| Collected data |
_ _ _ _

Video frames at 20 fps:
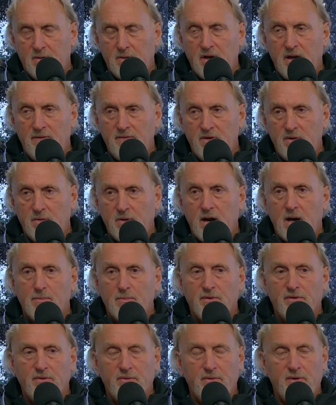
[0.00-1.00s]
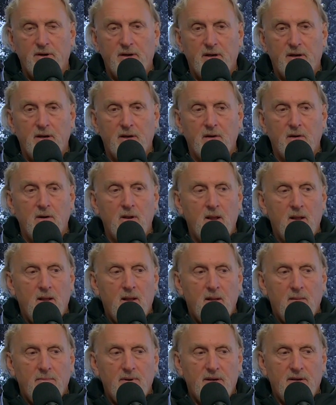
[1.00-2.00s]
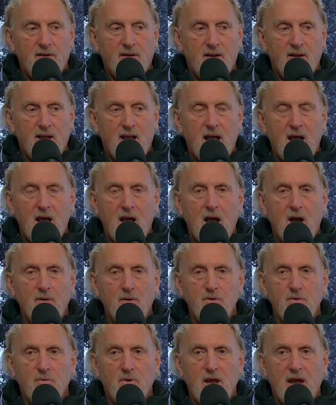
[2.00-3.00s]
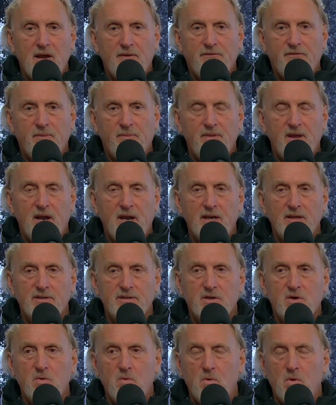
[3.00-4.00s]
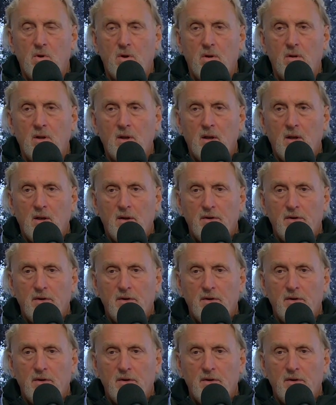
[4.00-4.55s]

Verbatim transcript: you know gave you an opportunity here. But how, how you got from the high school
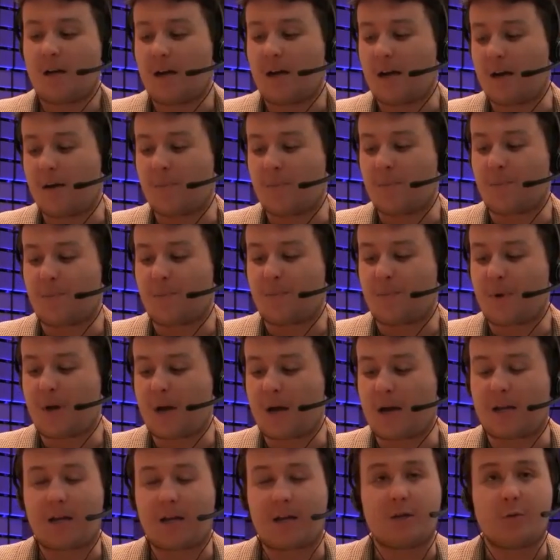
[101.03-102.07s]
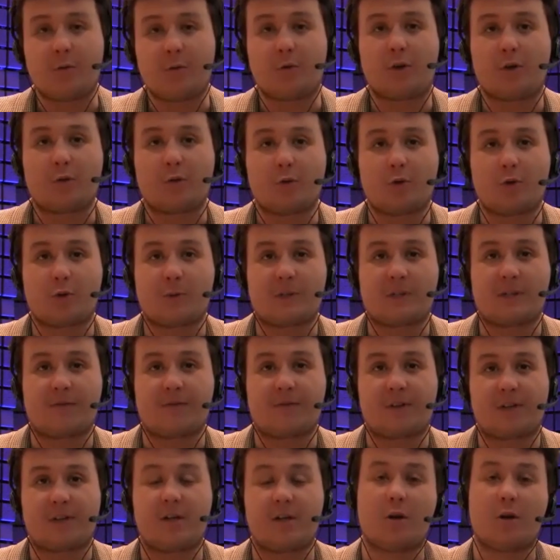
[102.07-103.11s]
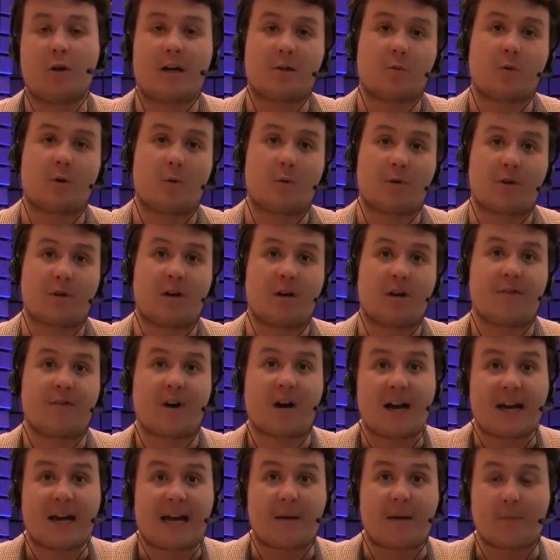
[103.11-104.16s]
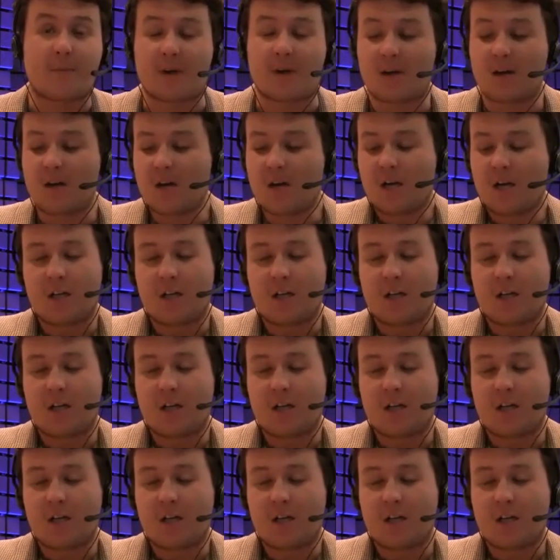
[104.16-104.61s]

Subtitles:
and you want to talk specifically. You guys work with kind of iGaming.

_ _ _ _

| EXERCISE OBJECTIVE |
Reprint each of the records exactly and skip the images.

| ANSWER TO THE EXERCISE |
Video frames at 20 fps:
[0.00-1.00s]
[1.00-2.00s]
[2.00-3.00s]
[3.00-4.00s]
[4.00-4.55s]

Verbatim transcript: you know gave you an opportunity here. But how, how you got from the high school
[101.03-102.07s]
[102.07-103.11s]
[103.11-104.16s]
[104.16-104.61s]

Subtitles:
and you want to talk specifically. You guys work with kind of iGaming.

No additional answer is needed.